Since 2007, however, Startek has been losing money. Can the company get back to its pre-2007 levels? Maybe. For those interested, there's in-depth analysis of this company and stock available here. (Unfortunately, you do have to register to access it though.)
But a major red flag for a long-term investor has to be this company's customer concentration. Startek derives more than 60% of its revenue from one customer (AT&T) and more than 80% of its revenue from its top two customers. While it's entirely possible that Startek will continue to meet the needs of these customers (in fact, it may even be probable), this is a huge risk.

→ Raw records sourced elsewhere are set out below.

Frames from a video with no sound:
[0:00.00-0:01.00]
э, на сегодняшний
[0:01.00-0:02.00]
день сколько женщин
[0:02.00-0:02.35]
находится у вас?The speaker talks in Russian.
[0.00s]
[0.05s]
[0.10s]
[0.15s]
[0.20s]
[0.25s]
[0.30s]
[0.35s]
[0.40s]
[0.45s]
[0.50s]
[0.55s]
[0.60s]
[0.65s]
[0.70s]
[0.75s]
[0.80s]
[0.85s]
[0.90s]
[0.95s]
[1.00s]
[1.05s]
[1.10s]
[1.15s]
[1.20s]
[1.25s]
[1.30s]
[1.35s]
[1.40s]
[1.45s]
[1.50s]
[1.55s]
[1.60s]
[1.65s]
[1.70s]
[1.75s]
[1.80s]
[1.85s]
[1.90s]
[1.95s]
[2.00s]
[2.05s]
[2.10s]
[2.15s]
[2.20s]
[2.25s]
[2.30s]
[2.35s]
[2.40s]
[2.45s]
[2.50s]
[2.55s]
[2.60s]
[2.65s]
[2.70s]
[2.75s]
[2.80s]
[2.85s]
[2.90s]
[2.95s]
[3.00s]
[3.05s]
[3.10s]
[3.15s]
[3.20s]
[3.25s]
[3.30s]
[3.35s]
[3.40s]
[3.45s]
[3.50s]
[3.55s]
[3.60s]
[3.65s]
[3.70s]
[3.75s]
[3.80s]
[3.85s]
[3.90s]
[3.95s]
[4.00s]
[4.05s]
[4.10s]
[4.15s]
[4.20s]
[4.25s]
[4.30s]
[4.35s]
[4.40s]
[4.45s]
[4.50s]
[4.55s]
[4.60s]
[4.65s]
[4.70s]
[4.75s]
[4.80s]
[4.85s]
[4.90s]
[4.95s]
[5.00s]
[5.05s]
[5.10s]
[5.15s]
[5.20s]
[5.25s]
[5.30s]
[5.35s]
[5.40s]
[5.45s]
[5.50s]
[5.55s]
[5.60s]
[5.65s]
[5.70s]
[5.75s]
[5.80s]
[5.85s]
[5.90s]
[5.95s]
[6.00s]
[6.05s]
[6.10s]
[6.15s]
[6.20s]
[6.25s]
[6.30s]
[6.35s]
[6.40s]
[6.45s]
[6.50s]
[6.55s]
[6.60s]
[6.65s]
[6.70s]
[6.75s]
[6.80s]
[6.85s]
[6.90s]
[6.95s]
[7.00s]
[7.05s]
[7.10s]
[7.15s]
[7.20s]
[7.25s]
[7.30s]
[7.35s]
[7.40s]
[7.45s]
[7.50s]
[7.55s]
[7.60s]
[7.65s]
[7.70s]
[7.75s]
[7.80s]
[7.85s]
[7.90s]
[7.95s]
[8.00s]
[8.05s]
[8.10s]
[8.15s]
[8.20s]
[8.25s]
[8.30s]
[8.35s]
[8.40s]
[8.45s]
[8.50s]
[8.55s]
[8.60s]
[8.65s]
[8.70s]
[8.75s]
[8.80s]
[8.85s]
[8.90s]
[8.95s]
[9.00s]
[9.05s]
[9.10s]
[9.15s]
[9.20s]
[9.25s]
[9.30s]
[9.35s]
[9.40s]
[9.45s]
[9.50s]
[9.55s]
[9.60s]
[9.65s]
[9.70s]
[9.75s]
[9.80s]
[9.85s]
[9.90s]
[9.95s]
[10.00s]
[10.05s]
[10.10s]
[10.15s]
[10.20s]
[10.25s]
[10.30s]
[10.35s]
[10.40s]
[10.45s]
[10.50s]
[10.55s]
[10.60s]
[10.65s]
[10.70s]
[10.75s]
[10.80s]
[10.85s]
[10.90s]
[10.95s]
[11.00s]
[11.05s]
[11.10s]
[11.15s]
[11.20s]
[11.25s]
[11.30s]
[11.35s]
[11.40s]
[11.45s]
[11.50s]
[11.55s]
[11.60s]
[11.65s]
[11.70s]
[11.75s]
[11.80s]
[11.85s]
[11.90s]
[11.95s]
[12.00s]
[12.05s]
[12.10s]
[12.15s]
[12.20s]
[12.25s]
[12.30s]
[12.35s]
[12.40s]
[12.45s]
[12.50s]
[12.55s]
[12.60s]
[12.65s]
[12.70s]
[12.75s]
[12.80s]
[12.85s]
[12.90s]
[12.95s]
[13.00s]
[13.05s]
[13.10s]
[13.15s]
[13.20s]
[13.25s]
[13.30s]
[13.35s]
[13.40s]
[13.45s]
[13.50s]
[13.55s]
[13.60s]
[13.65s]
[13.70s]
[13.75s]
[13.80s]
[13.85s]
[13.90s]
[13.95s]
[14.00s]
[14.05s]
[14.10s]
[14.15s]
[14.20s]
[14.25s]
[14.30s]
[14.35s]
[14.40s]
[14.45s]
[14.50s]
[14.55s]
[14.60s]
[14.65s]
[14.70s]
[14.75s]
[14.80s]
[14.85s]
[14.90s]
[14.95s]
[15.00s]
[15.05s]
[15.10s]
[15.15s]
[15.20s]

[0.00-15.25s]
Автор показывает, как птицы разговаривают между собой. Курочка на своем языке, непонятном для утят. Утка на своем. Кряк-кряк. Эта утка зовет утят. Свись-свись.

If one of these customers (particularly the big one) decides to switch firms or develop the service in-house or has to shrink because of its own market positions, Startek will be left with a bunch of facilities with a whole lot of capacity. The downside risk may be great here despite the strong cash position. Of course, this risk may never bear itself out, but the ideal investments are those where risks are minimized and upside potential is high.
This company was in a similar position, and went bankrupt when its largest customer moved on. While Startek has enough cash to avoid bankruptcy, the loss of a major customer would likely destroy a whole lot of perceived value.